Several states and cities have declared mass release of balloons illegal. Clean Virginia Waterways(CVW) encourages everyone using balloons to never let them go and dispose of balloons as soon as you are finished with them. Think of the car dealerships who cut loose balloons at the end of a sale; the politicians with their VOTE FOR balloons; the birthday parties, yard sales, Grand Opening balloons all sailing off into the stratosphere -- and into our seas and littering our earth.
In California, the Marine Mammal Center has a "Stop Trashing Our Oceans" campaign that educates people about the problems and injuries of marine mammals trapped in ocean trash. "Each year, trash in the ocean kills more than one million seabirds and 100,000 marine mammals and turtles when they ingest or become entangled in it." Balloons, plastic bags, pop top plastic rings all are a threat.
Where I live in Seattle on the Salish Sea, my daily beach walks reveal plastic bottles, flattened balloons and ribbons, and Styrofoam -- all of which pose dangers and pollute the vital oceans which are life support for us all. Every year we usually also have marine mammal strandings, including several gray whales.
On Seattle's Arroyo Beach, a dead gray whale washed ashore in 2010. A necropsy revealed that the whale's stomach was full of trash. As the Seattle Times reported, his intestines contained: "Sweatpants. A golf ball. Surgical gloves. Small towels. Bits of plastic. And more than 20 plastic bags."
Long-time cetacean researcher, John Calambokidis, said that in 20 years of examining more than 200 whales, he'd never seen so much trash in a whale's stomach. Gray whales feed on the seabed and so often ingest the debris of our civilization. "It kind of dramatizes the legacy of what we leave at the bottom," Calambokidis said.

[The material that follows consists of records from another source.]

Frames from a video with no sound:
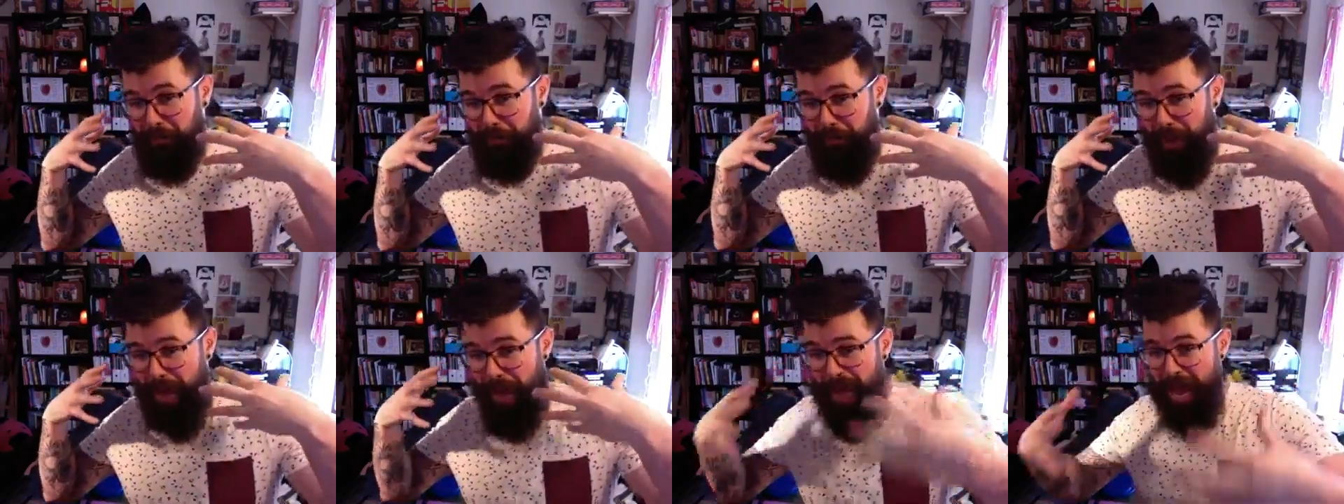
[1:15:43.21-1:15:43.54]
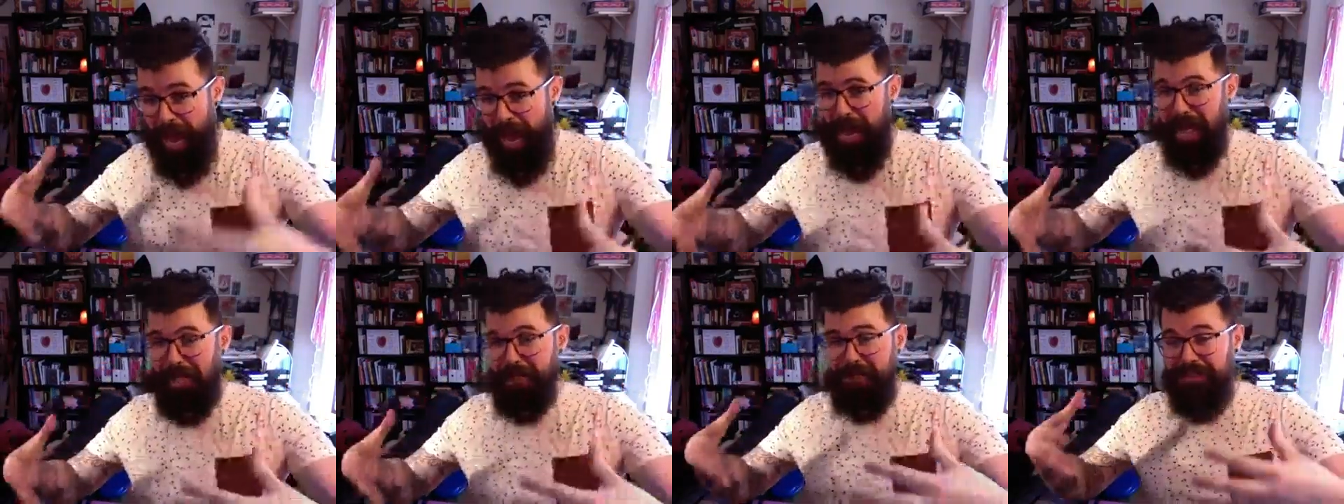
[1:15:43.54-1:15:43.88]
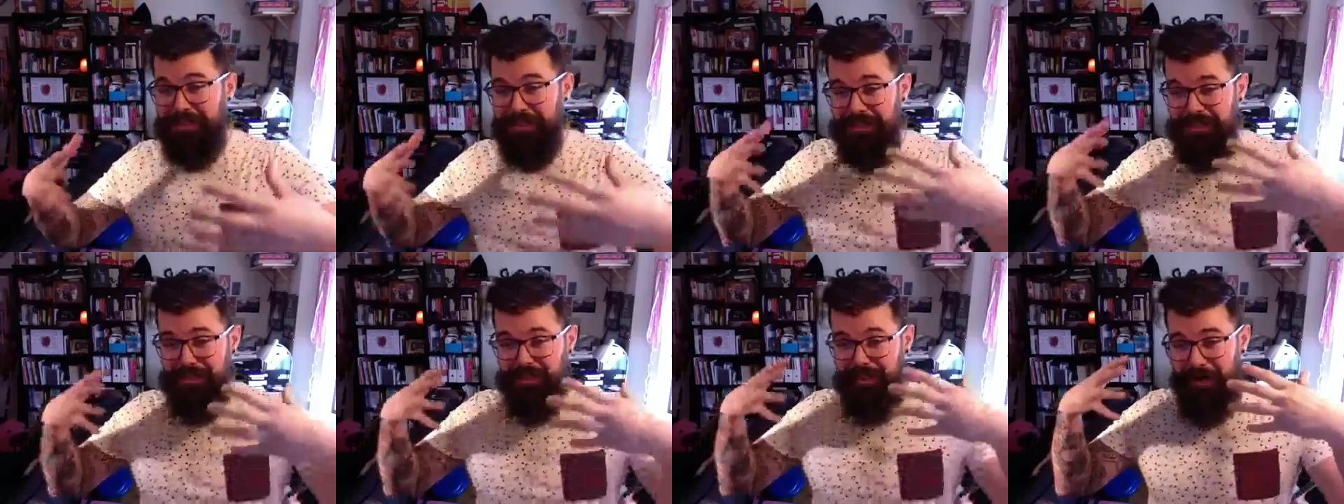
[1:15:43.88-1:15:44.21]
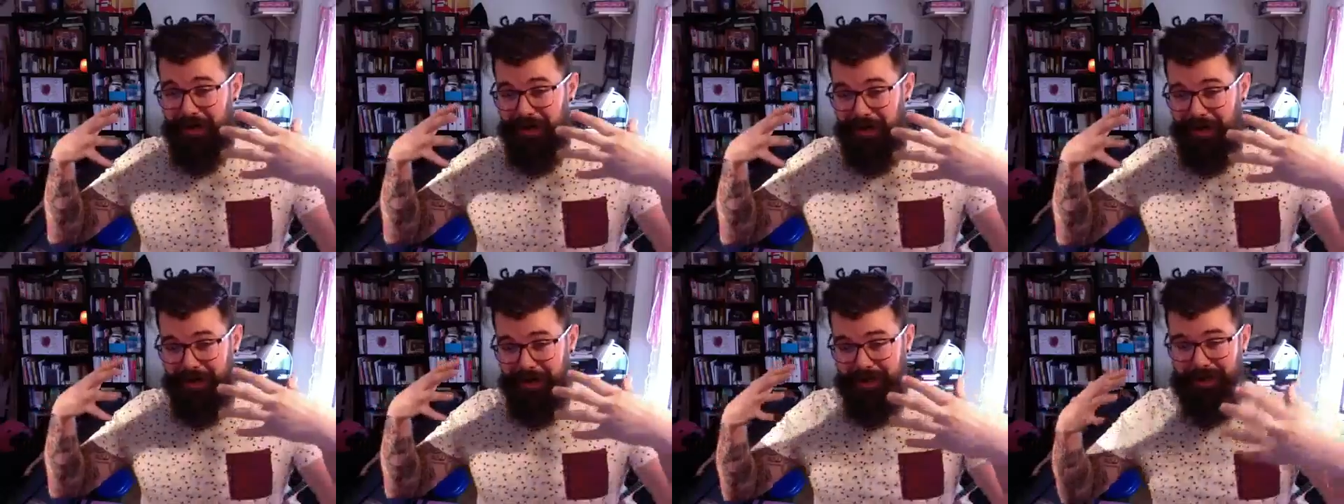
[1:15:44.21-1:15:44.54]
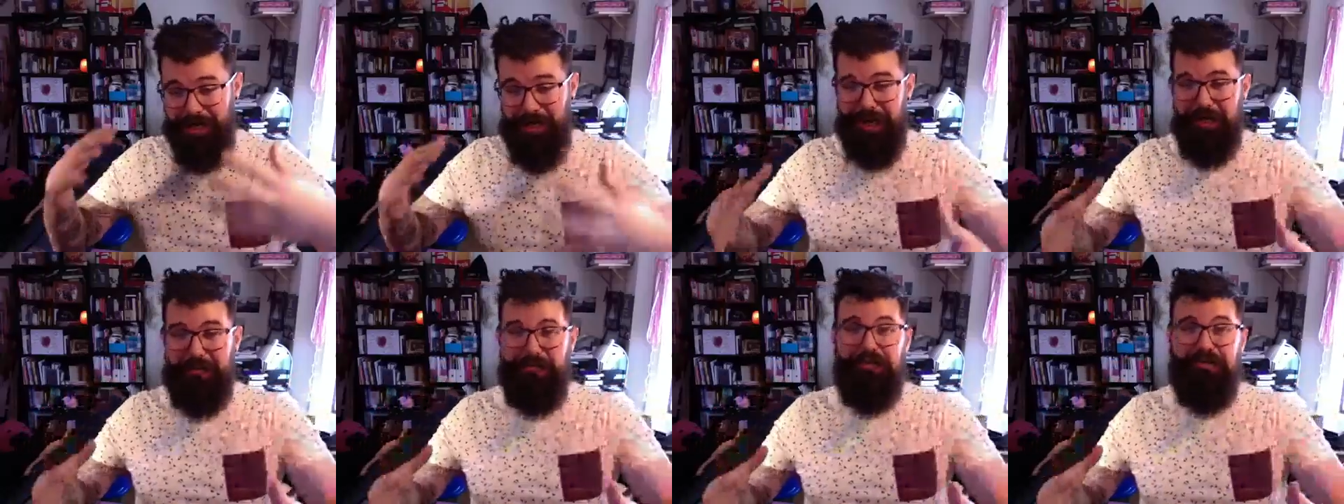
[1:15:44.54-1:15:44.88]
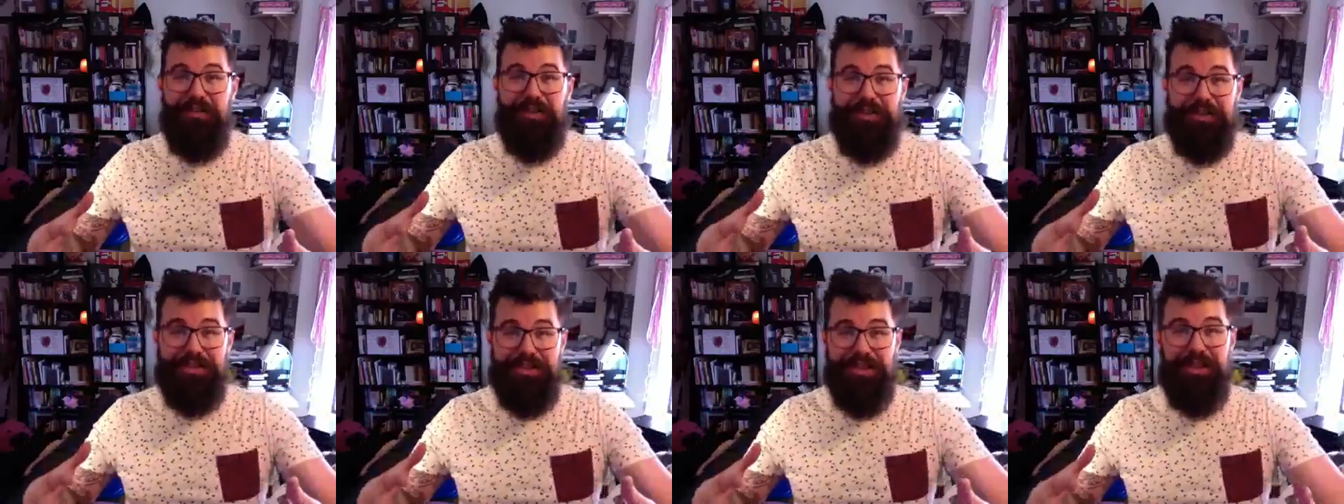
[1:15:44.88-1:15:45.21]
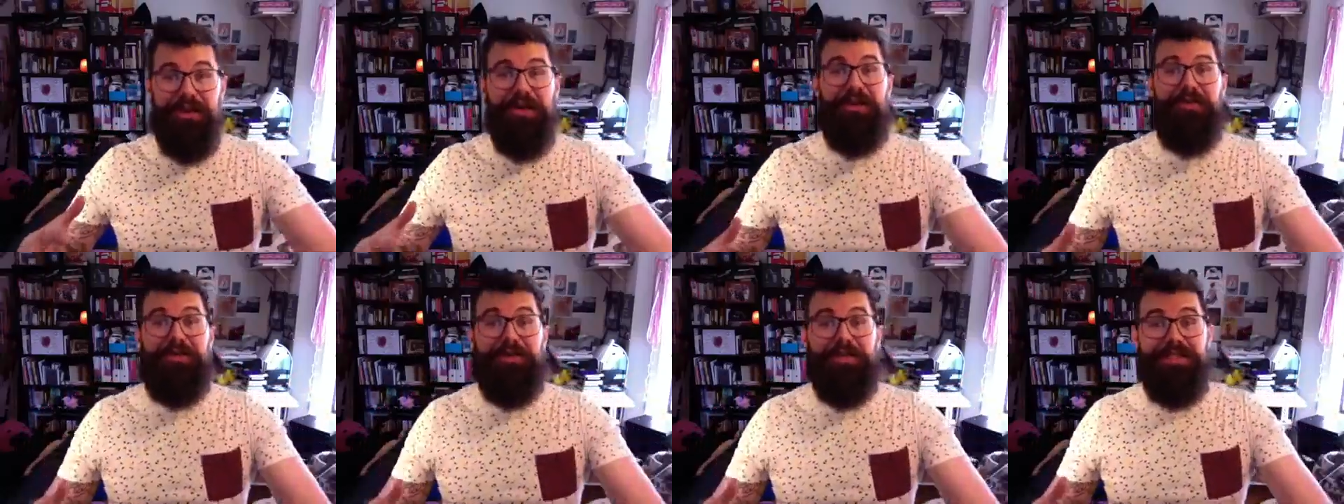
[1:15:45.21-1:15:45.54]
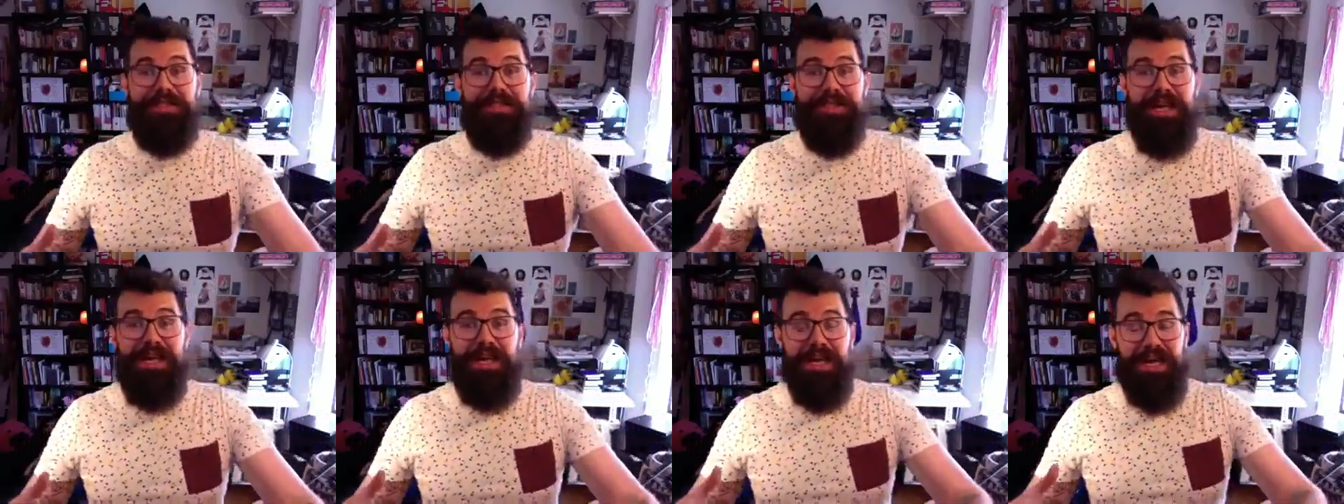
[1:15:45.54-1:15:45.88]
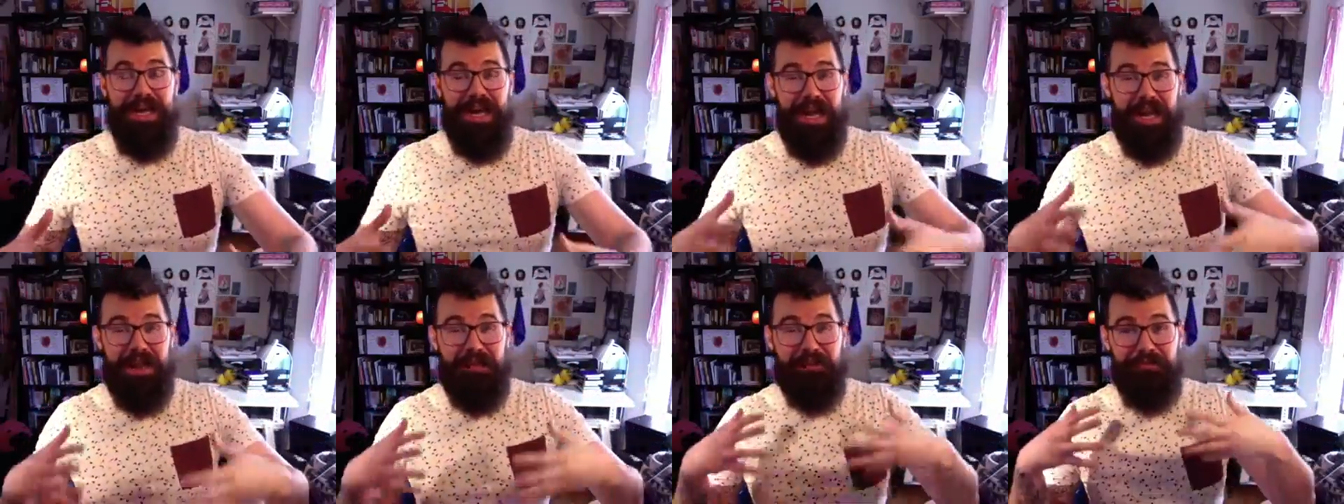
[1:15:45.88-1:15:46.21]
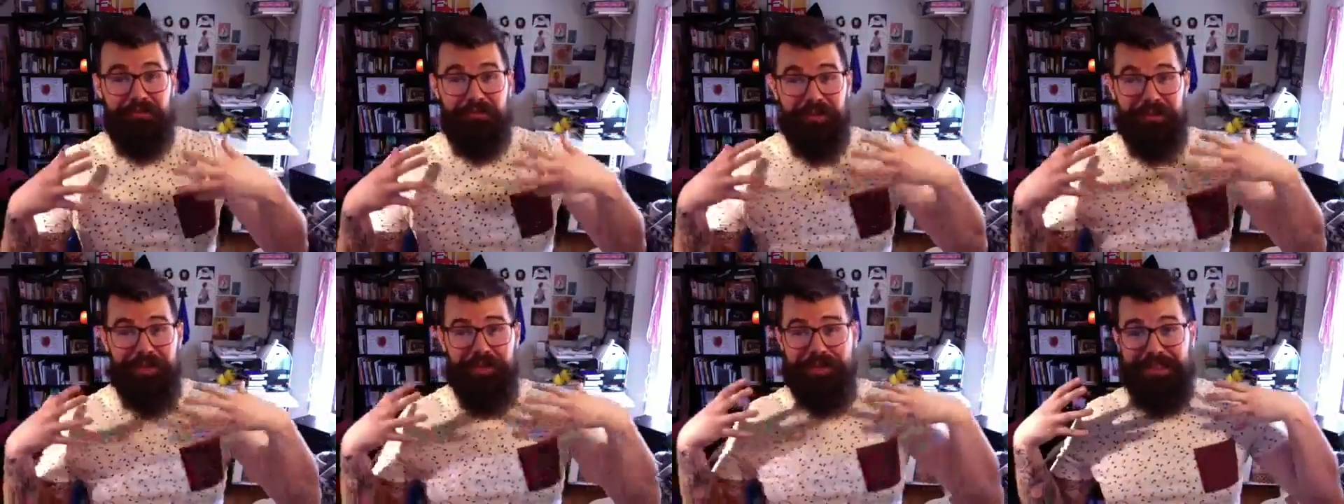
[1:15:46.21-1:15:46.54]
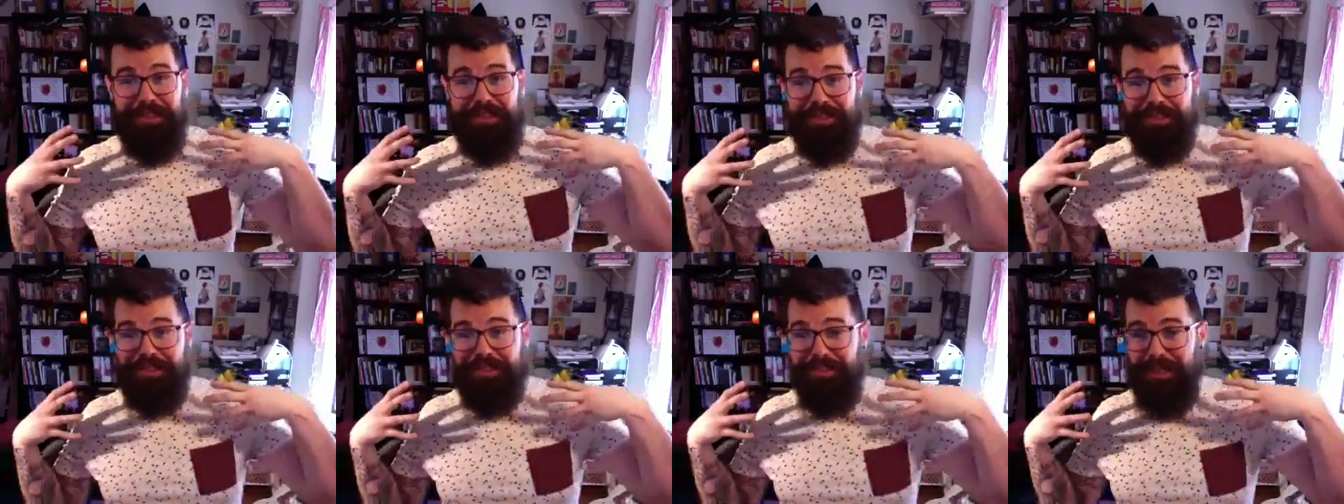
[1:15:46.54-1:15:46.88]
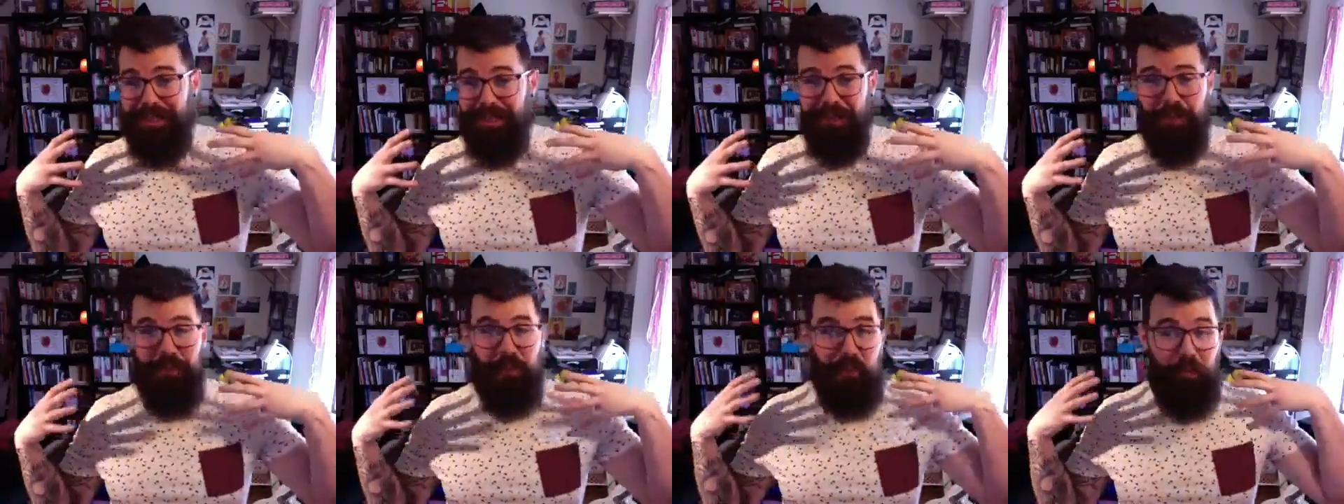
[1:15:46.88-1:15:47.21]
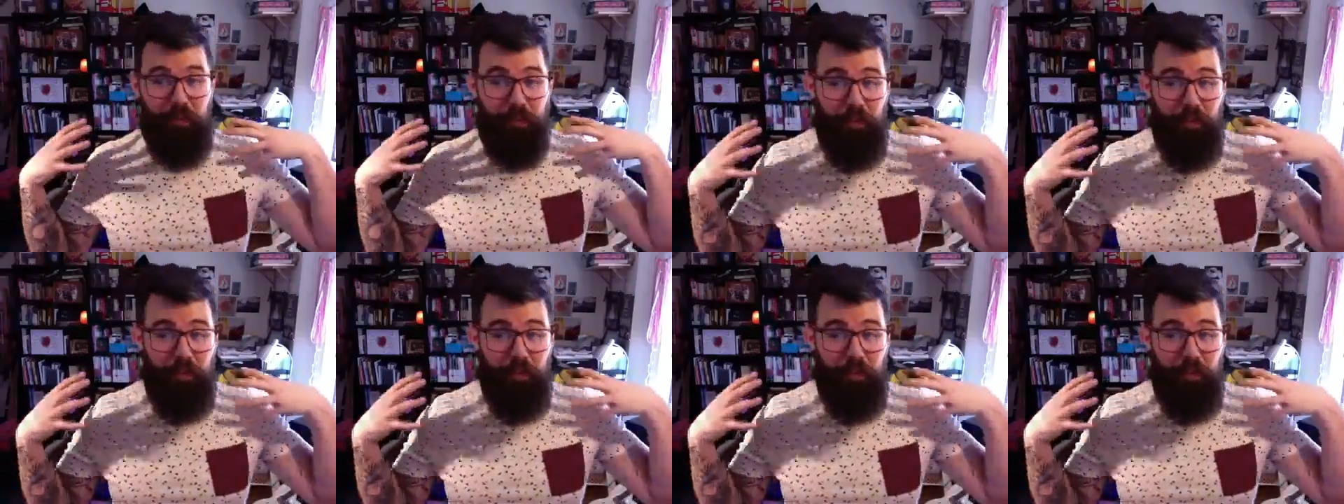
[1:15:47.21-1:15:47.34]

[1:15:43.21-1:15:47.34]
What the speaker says: past our comfort zones and really just like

The legacy of 9/11 will always be with us. Just as the images of the debris and ashes falling from the sky, the people leaping from burning buildings, the brave rescue workers running into a crumbling skyscraper -- will always be in our memories. Memories, like plastics, sometimes take generations to biodegrade.
On this weekend of memorializing our dead, instead of releasing thousands of killer balloons, we can find other ways to remember our fallen. This 9/11 anniversary, how about a beach clean-up or a memorial service in the old-growth forests? Packing out our trash.
Clean Virginia Waterways suggests alternatives to balloons, such as: 
Plant a tree
Create wildlife gardens that will attract butterflies and birds
Release balloons only inside a church, gym, or ballroom
Donate books to a local library, food to a local food bank, or pet food to local animal shelter to celebrate your group's achievement or honor a loved one.
After listening to callers, the Seattle radio station decided to commemorate 9/11 by releasing only 10 balloons. But many other callers said they'd release their own balloons, anyway.
What goes up -- like the Twin Towers -- should never come tragically tumbling down. And the balloons that go up into the air should never come down to do any damage. On 9/11, let's have no more loss. 9/11 was a human tragedy, but also an environmental disaster. People and the earth are still suffering its long-term effects.
By doing something positive to nourish our earth and all her creatures, we also nourish ourselves -- and leave a legacy of a healthy ecosystem to our children. That is the greatest way to commemorate those we have lost. Honoring their memory -- and our earth.
Brenda Peterson is the author of over 16 books, including the National Geographic Sightings: The Gray Whale's Mysterious Journey and the forthcoming children's book Leopard and Silkie: One Boy's Quest to Save Seal Pups. She is co-founder of Seal Sitters, which is a part of the Northwest Marine Mammal Stranding Network.